Hello,
I'm trying to learn how to manage performance in an OpenEdge database. I've set up a monitoring system. And I decided to start with setting the -spin parameter.
With the database works from 1.7K to 3.2К users depending from time of day. On the database server we have 128 CPU. Several databases are running on the same server. Currently the value of -spin is set to 10000 for all databases. On the monitoring system I set following thresholds for Latch timeouts: less than 300 - Ok(Green zone); more that 300 and less than 500 - Warning (Yellow zone); more than 500 - Critical (Red zone). I've noticed that most databases have the Latch timeouts value in the green zone (less than 300).
But in one database, the values of Latch timeouts are almost always in the red zone. On average 809, max 1.5 K.
The question is, should I increase or decrease the -spin value for this database? Or maybe I should pay attention to some other metrics?
Thanks in advance for any tips!
>>On average 809, max 1.5 K.
That values is per second.
Latching is extremely sensitive to cpu affinity. 128 CPUs is a very, very bad thing for a database server.

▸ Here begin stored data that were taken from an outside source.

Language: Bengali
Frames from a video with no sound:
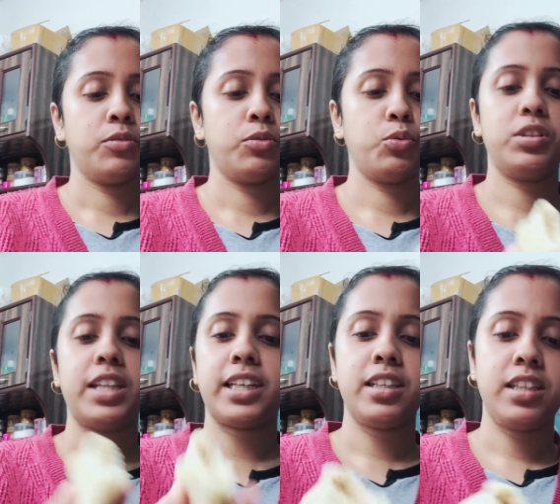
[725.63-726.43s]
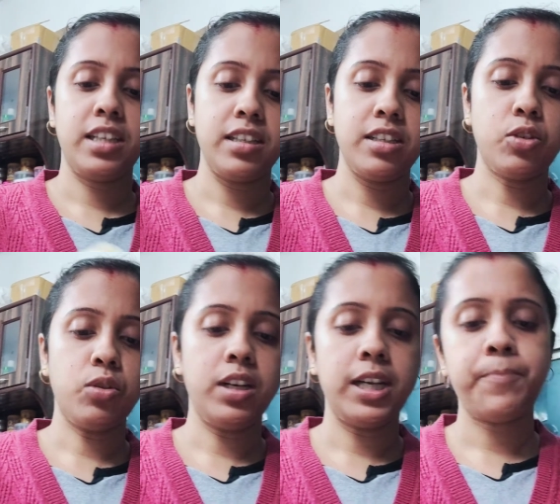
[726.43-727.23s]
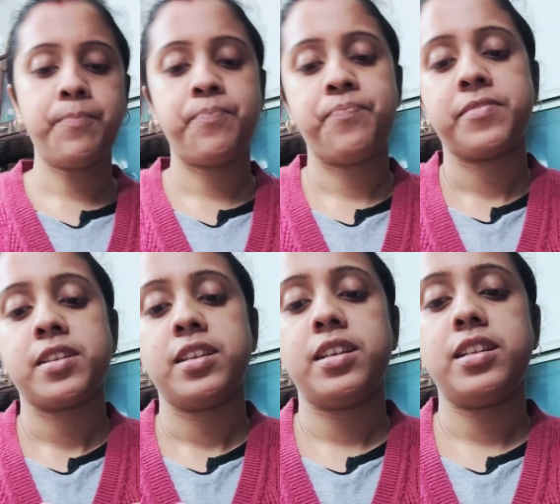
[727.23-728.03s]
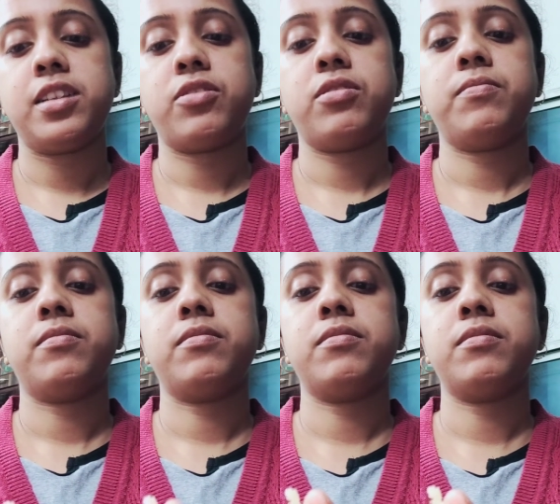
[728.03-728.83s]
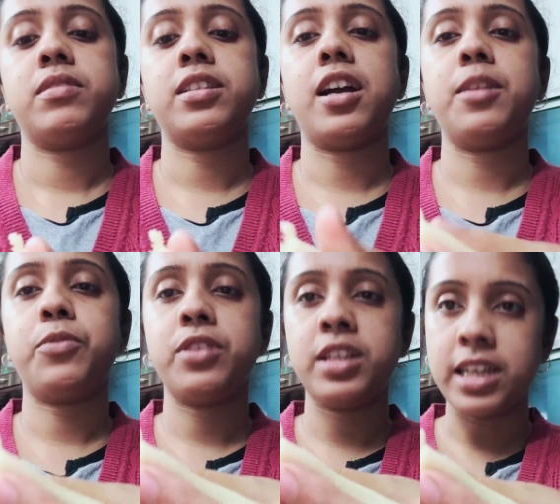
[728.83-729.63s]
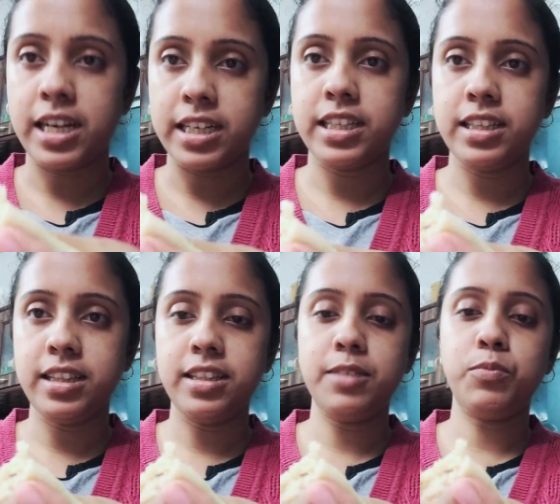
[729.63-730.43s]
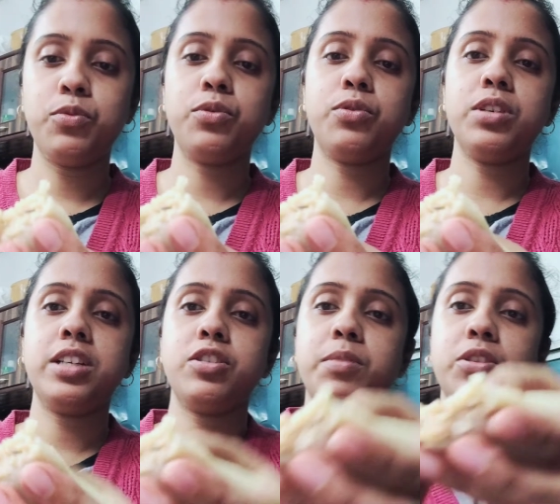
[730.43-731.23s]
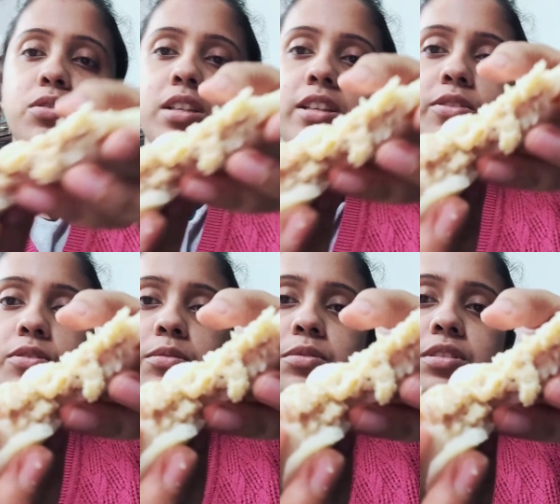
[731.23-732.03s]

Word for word: ভর্তাকে ক্ষীর করলাম এই দেখো তারপরে নারকেল দিয়ে পুর করে এই যে ভেতরটা এইরকম হয়েছেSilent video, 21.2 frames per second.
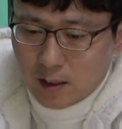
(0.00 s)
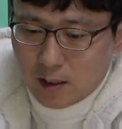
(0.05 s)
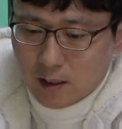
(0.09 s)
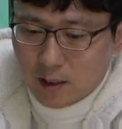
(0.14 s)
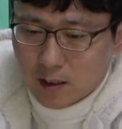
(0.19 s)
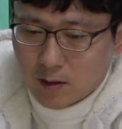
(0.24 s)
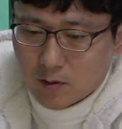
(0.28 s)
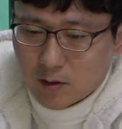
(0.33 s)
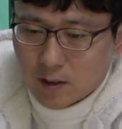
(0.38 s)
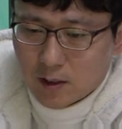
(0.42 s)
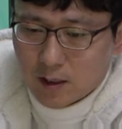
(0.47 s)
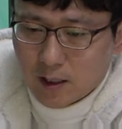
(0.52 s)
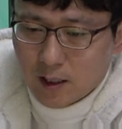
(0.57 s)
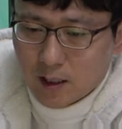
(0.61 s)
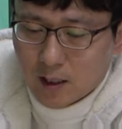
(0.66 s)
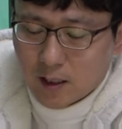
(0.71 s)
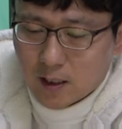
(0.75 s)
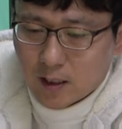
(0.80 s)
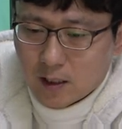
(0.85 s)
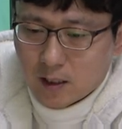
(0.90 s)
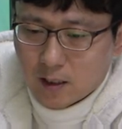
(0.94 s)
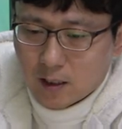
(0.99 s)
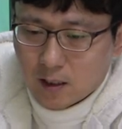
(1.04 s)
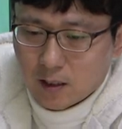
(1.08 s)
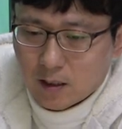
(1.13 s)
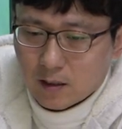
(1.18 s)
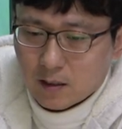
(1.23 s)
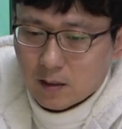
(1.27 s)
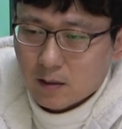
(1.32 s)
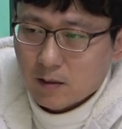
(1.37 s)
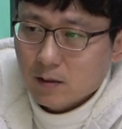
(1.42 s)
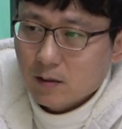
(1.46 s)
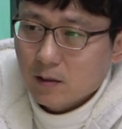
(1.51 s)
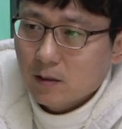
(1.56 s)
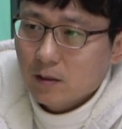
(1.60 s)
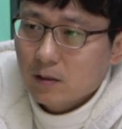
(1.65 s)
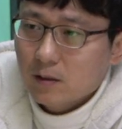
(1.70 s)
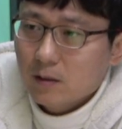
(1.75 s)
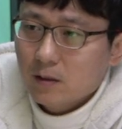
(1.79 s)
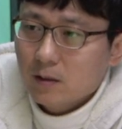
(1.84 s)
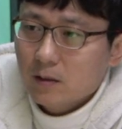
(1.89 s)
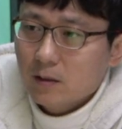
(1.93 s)
1이라고 그랬나? 1.
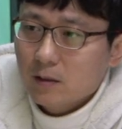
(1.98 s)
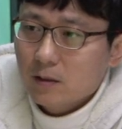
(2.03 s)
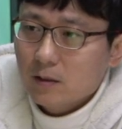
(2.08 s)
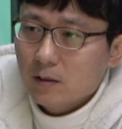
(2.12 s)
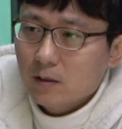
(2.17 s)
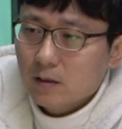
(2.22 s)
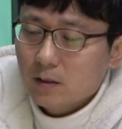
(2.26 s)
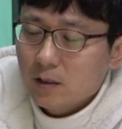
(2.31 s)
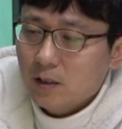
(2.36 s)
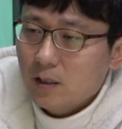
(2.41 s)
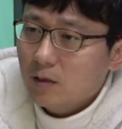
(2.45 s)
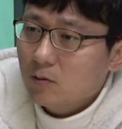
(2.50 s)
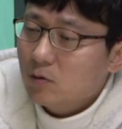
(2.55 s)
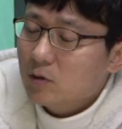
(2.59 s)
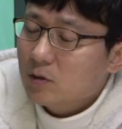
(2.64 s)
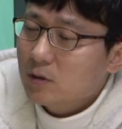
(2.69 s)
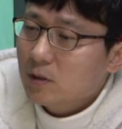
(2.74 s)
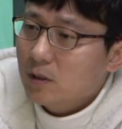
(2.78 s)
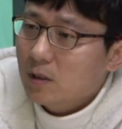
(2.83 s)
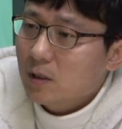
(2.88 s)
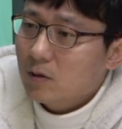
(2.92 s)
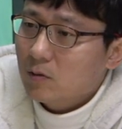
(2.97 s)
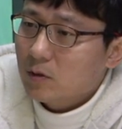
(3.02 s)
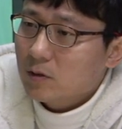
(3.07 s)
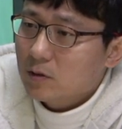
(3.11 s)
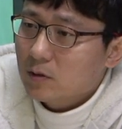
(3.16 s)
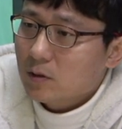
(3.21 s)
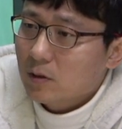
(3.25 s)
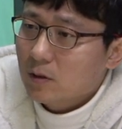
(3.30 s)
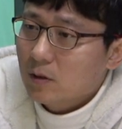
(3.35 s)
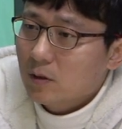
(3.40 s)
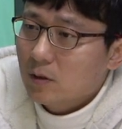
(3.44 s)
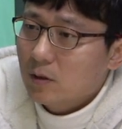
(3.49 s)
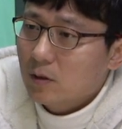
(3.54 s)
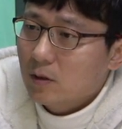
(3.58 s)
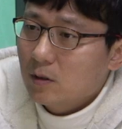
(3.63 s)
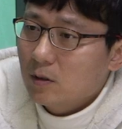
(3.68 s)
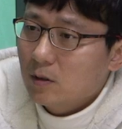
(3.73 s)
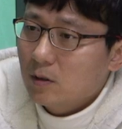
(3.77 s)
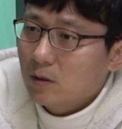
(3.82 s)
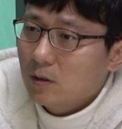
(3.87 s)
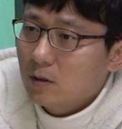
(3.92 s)
2라고 그랬어? 1이라고 그랬어?
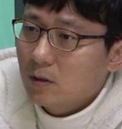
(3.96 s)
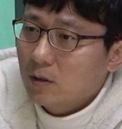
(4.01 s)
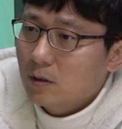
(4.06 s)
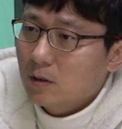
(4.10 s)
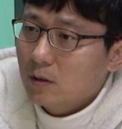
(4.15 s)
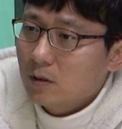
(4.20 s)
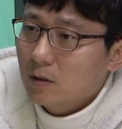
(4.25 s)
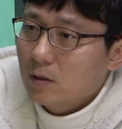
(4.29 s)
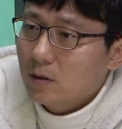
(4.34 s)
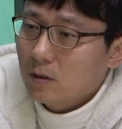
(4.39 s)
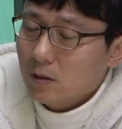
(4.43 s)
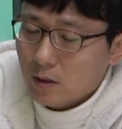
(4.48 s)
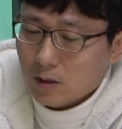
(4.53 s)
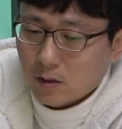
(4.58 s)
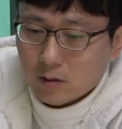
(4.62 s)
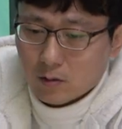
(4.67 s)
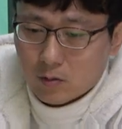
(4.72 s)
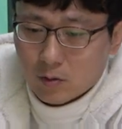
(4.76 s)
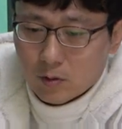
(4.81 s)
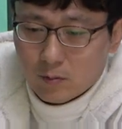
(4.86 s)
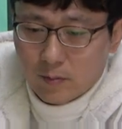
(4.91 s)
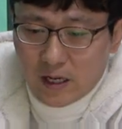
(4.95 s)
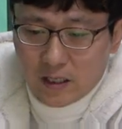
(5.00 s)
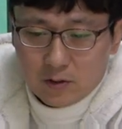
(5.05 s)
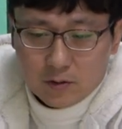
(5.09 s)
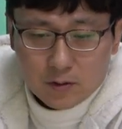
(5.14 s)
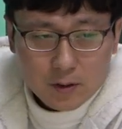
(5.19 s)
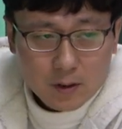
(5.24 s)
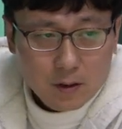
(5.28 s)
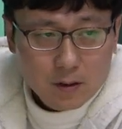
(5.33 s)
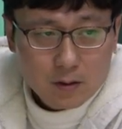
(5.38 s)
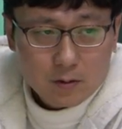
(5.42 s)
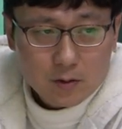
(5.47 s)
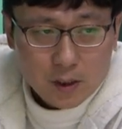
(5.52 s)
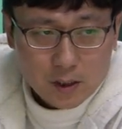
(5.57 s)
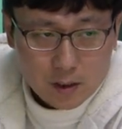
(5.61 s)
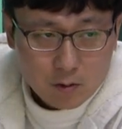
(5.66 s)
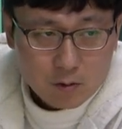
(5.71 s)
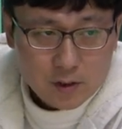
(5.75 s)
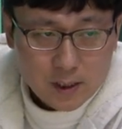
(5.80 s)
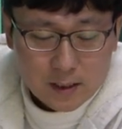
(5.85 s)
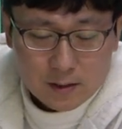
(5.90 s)
1. 그럼 맞지?
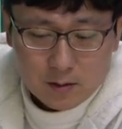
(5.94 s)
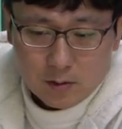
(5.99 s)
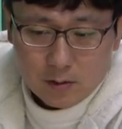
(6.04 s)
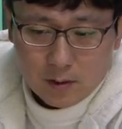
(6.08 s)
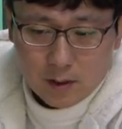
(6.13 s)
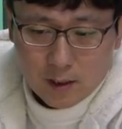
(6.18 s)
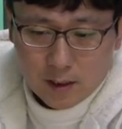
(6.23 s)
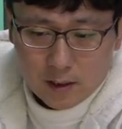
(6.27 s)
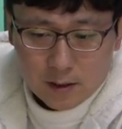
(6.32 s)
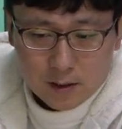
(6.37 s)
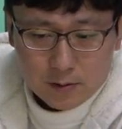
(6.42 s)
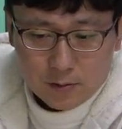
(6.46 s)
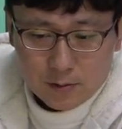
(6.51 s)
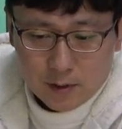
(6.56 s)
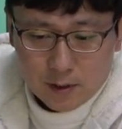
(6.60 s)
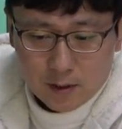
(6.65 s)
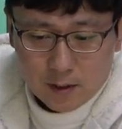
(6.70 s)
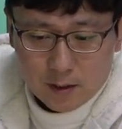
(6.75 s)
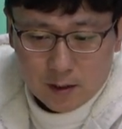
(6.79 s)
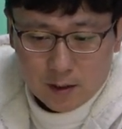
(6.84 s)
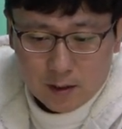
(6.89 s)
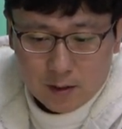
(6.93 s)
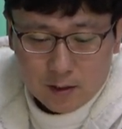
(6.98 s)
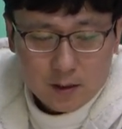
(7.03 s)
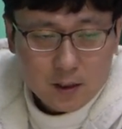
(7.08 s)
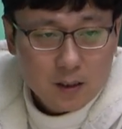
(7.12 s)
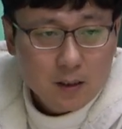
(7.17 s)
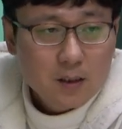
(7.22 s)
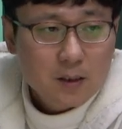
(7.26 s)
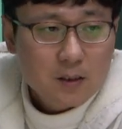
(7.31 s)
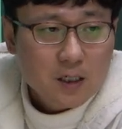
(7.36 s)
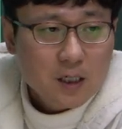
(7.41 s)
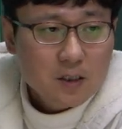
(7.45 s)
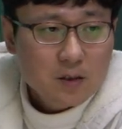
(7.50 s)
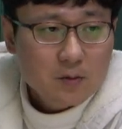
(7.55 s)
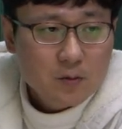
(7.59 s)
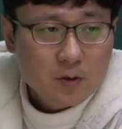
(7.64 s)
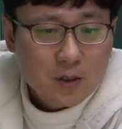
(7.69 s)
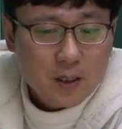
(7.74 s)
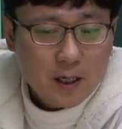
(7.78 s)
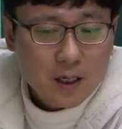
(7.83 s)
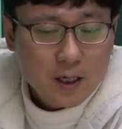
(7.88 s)
제대로 찾은 거야, 제주는. 그지 이렇게
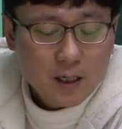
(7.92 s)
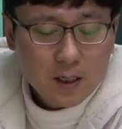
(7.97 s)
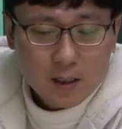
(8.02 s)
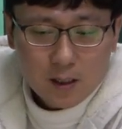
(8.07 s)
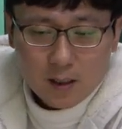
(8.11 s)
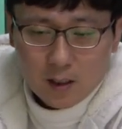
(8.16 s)
찾으면 돼.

A server with 128 CPUs probably makes a great web server. It is not an appropriate database server.
Aside from that...
Noticing that you have possibly excessive latch timeouts is just the first step. You then need to know *which* latch is responsible. Your corrective actions will vary depending on whether the issue is excessive LRU waits or MTX waits. Or BHT waits. Or one of the BF latches. It can also depend on what version of OpenEdge you are running.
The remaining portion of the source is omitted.